Di masa VOC, bumi Nusantara ini adalah raksasa ekonomi dunia. VOC hanya bersaing dengan EIC, milik Inggris. Namun Indonesia adalah negeri terjajah. Semua kekayaan itu dihisap ke Belanda. Kemajuan juga tak bisa hanya diukur dari infrastruktur yang hebat. Di masa penjajahan, bahkan jaringan kereta apinya jauh lebih baik. Saat ini, sudah banyak rel kereta api yang tak dipakai. Misalnya, Rangkasbitung-Labuan di Banten. Atau Cirebon-Bandung via Sumedang. Belum lagi untuk jalur-jalur pendek, atau trem di Jakarta, yang juga sudah mati. Infrastruktur yang maju justru menjadi bagian dari strategi kolonialisme, seperti halnya pembangunan rel kereta api di Amerika Serikat yang menghabisi Indian. Infrastruktur itu ibarat pipa-pipa penghisap yang memudahkan penyedotan kekayaan suatu negeri. Seperti halnya pemberantasan korupsi, infrastruktur hanyalah salah satu sarana. Ia bukan tujuan inti. Yang terpenting adalah redistribusi ekonomi. Kita tak boleh mengulang sejarah seperti itu.
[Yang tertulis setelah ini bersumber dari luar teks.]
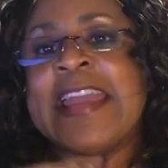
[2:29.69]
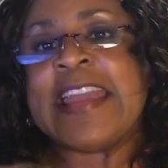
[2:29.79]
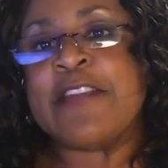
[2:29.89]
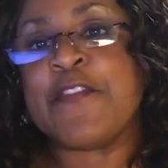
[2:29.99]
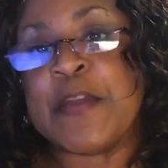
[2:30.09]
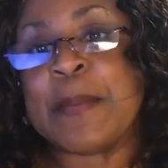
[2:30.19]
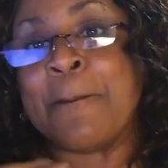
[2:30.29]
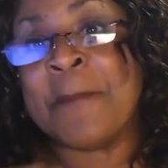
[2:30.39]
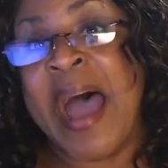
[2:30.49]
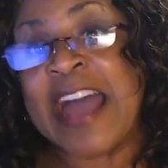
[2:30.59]
If it
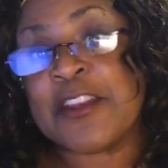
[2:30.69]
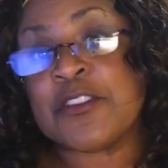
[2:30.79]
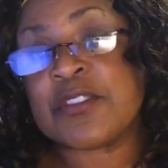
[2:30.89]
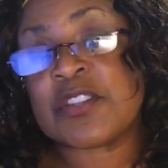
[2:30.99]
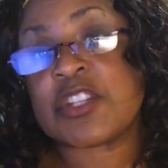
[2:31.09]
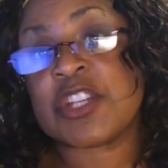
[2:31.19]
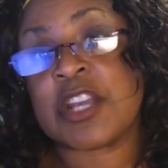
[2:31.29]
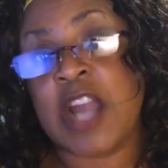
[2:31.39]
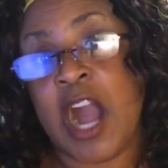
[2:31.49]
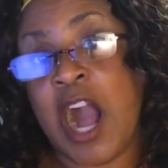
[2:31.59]
matters to
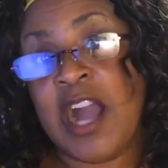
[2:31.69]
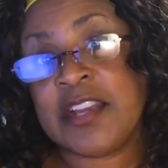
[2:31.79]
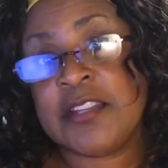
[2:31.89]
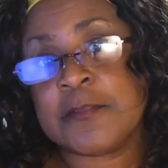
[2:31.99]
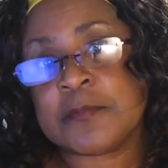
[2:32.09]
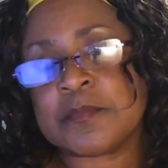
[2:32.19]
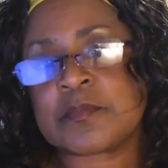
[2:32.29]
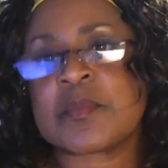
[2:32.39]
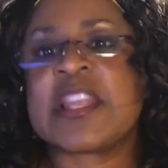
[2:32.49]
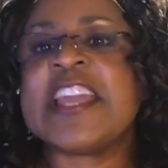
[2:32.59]
God,
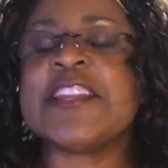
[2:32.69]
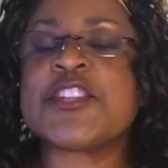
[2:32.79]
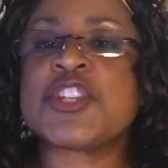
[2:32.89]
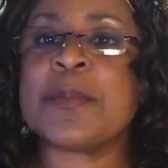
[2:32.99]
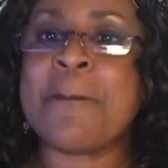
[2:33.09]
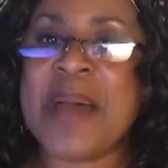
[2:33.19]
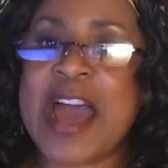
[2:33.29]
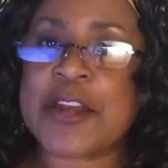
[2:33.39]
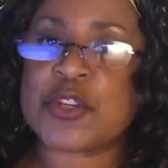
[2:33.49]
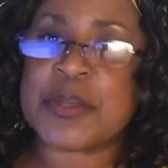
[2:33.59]
it should
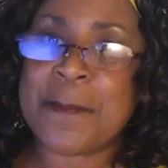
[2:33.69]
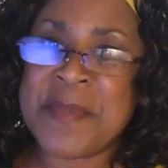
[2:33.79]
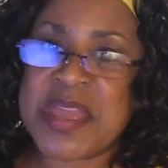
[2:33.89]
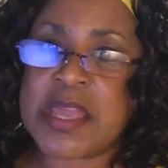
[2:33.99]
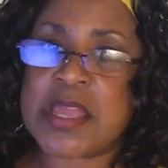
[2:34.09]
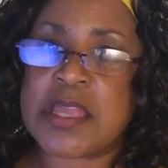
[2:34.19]
matter to me.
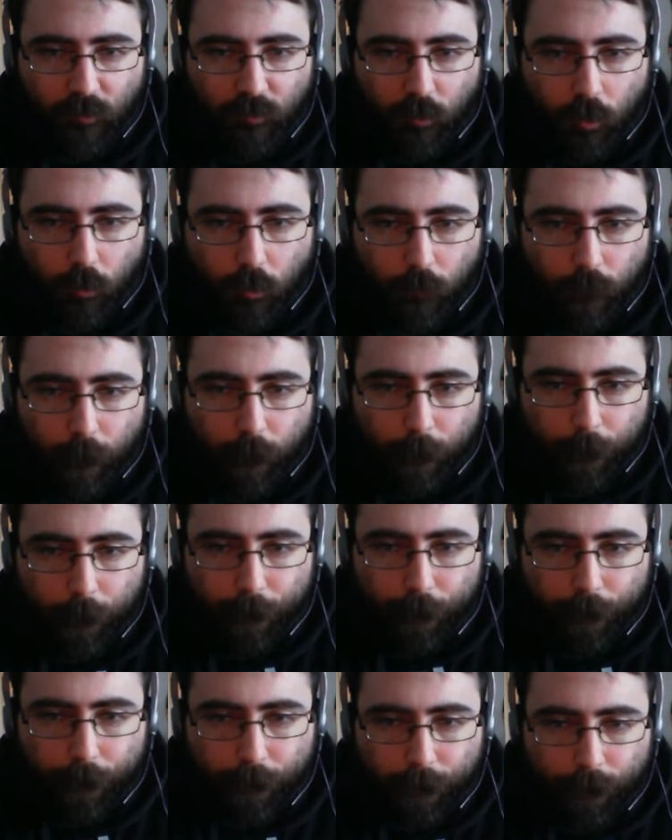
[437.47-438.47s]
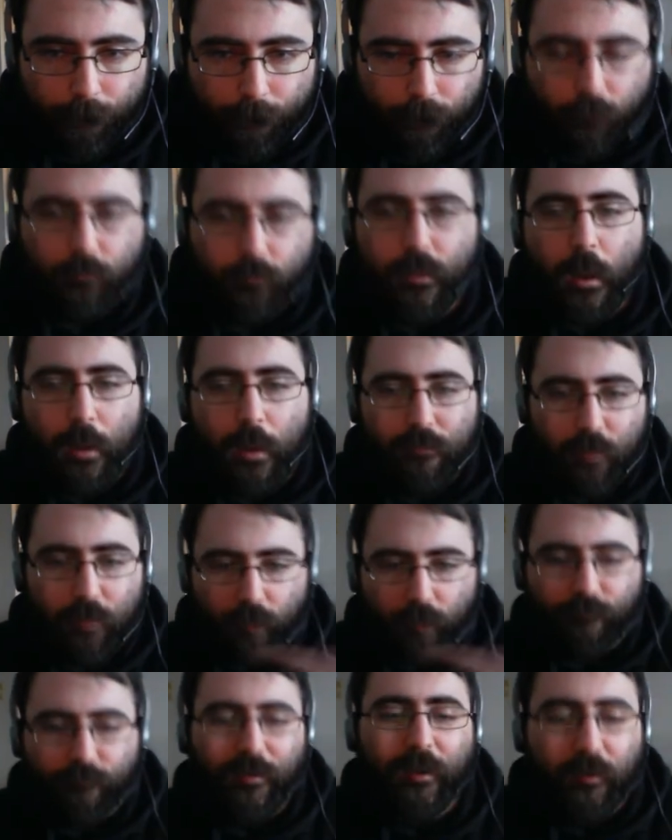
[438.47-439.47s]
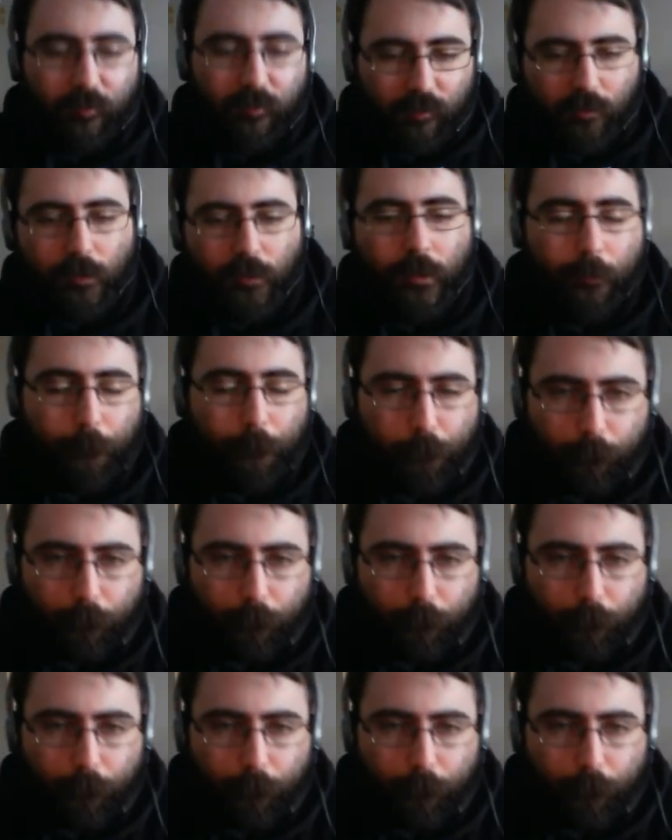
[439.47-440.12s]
So now I verify his claim.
Membesarnya GDP Indonesia sehingga bisa masuk G-20 lebih karena ekonomi komoditas. Kini, ketika harga komoditas jatuh, Indonesia terseok-seok. Dampaknya baru terasa sekarang. Apalagi Indonesia tak memiliki pola pengembangan industri yang jelas. Besarnya skala ekonomi tak membuat Indonesia berkembang. Kemajuan yang dicapai tak membuat kita melangkah ke depan. Kita justru jalan di tempat, bahkan jalan mundur. Kita tetap menjadi eksportir pembantu terbesar di dunia.
Semua pemimpin politik selalu mengaku memiliki visi, bahkan ideologi. Namun jika arah mereka justru sebaliknya dari alur ideologi, maka sejatinya ia seperti yang diingatkan Kundera: menghapus jejak sejarahnya. Ideologi juga bukan sekadar daftar keinginan tapi pola pikir. Langkah-langkah tanpa pola hanya membuat Indonesia makin kusut.